The data Block Start

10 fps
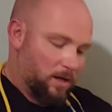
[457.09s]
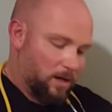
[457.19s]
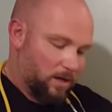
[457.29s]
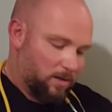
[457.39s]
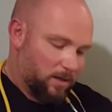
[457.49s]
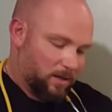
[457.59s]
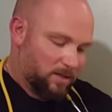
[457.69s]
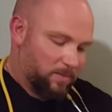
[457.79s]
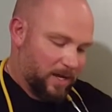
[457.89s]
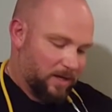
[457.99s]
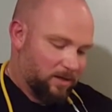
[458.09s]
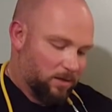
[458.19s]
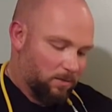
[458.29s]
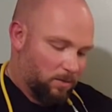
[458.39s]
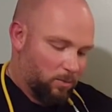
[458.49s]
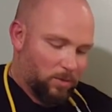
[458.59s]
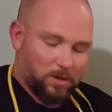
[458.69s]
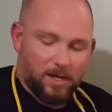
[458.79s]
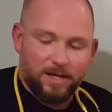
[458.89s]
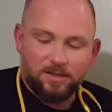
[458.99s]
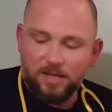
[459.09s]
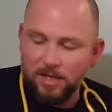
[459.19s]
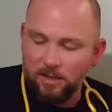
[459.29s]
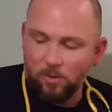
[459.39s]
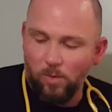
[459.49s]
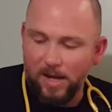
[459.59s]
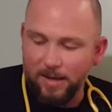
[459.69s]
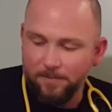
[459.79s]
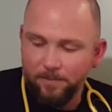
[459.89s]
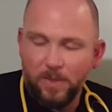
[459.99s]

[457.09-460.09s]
and then expand when the light is taken away.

The data Block End

▶ [What to produce]
Each line of the material above should be set down exactly, with no pictures.

▶ [Finished exercise]
10 fps
[457.09s]
[457.19s]
[457.29s]
[457.39s]
[457.49s]
[457.59s]
[457.69s]
[457.79s]
[457.89s]
[457.99s]
[458.09s]
[458.19s]
[458.29s]
[458.39s]
[458.49s]
[458.59s]
[458.69s]
[458.79s]
[458.89s]
[458.99s]
[459.09s]
[459.19s]
[459.29s]
[459.39s]
[459.49s]
[459.59s]
[459.69s]
[459.79s]
[459.89s]
[459.99s]

[457.09-460.09s]
and then expand when the light is taken away.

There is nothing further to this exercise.